Needless to say, we were not allowed to take pictures in the Cleopatra exhibit.  It was very well done and took us about an hour and a half to go through it.  We had to step aside only once to allow a group of high school students wander by with their guide, but I refused to be rushed by them.  If it comes to a city near you (we were told it is going to Milwaukee next), go and see it.  Don’t go expecting anything like the King Tut tour because they just don’t have that number of items to show, but what they do have are in remarkable shape for having been under water for 2000+ years.  Scott and I are both glad we went.
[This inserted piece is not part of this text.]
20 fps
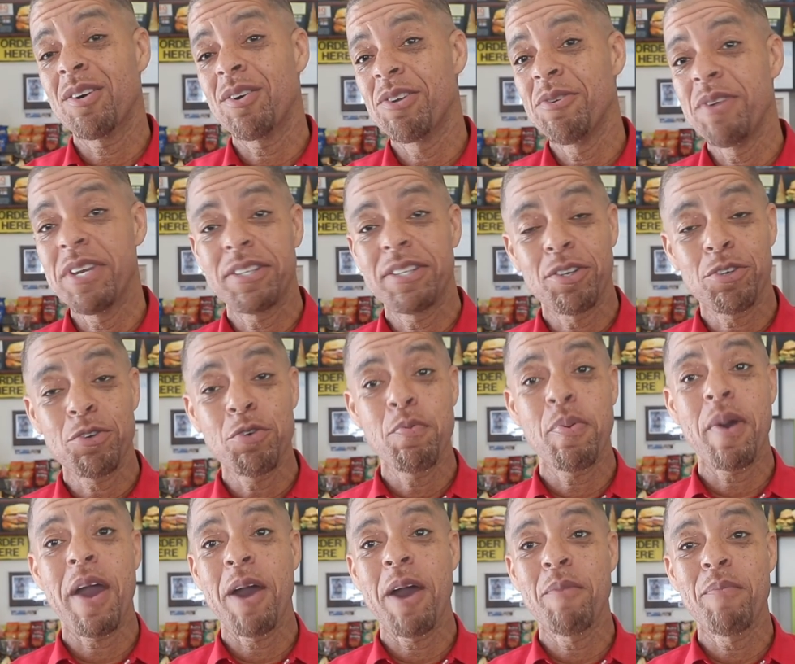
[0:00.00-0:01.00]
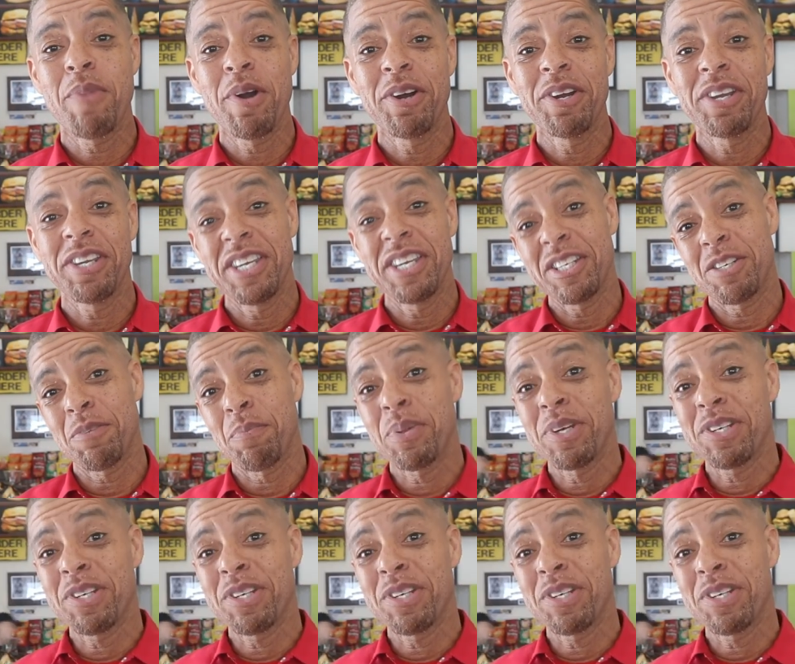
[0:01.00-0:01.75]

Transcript: You eat the two pound burger, you get your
While we were there, we went through the Science and Natural History section, mostly because Scott becomes like a 5-year-old anytime there are dinosaurs in the area.  Actually, I like that stuff, too, although it was the cave system and glacier areas that I enjoyed the most.

At the end of the dinosaur exhibit, there was a play area for little kids.  It looked like something that most children would love, but there was one item that caught my picture as not quite belonging to the scene.  See if you can spot it?

I really didn’t know they had weapons of mass destruction back the dinosaur days, but this may need to be studied further.  Perhaps it wasn’t a huge meteor that killed off everything, but a giant grenade…   Hmmm…

And, it seems you never know when you will run into a celebrity.  Good old Sherlock was working hard on a case, so we merely nodded at him, took his picture and let him at it.

All-in-all, it was a nice day out together.

Today, I have worked in clearing out and organizing my studio a bit so I can start weaving once again.  I have the Harrisville loom all set up and am in the midst of measuring out 11 yards of 10/2 perle cotton – 600 ends total.  I hope to get the loom threaded tomorrow and start weaving on waffle weave dishtowels on Sunday afternoon.  I expect to get 8-9 towels and with a few samples for me.  The color way for the warp is purple, blue and light pink in a variegated yarn and the weft will be the variegated plus some solid blues for some stripes.  I’ll be nice to be weaving once again.

I hope you have had a great week and here’s to a relaxing and fun weekend.

May 11

I’m down to 156.1 – that’s a .6 pound loss from last week.  It’s slow, but steady and whatever I’m doing, I must be doing it right.  Once I figure out what that is, I’ll keep it up.

Also, today is Scott’s and my 26th wedding anniversary.  It’s been 26 wonderful years!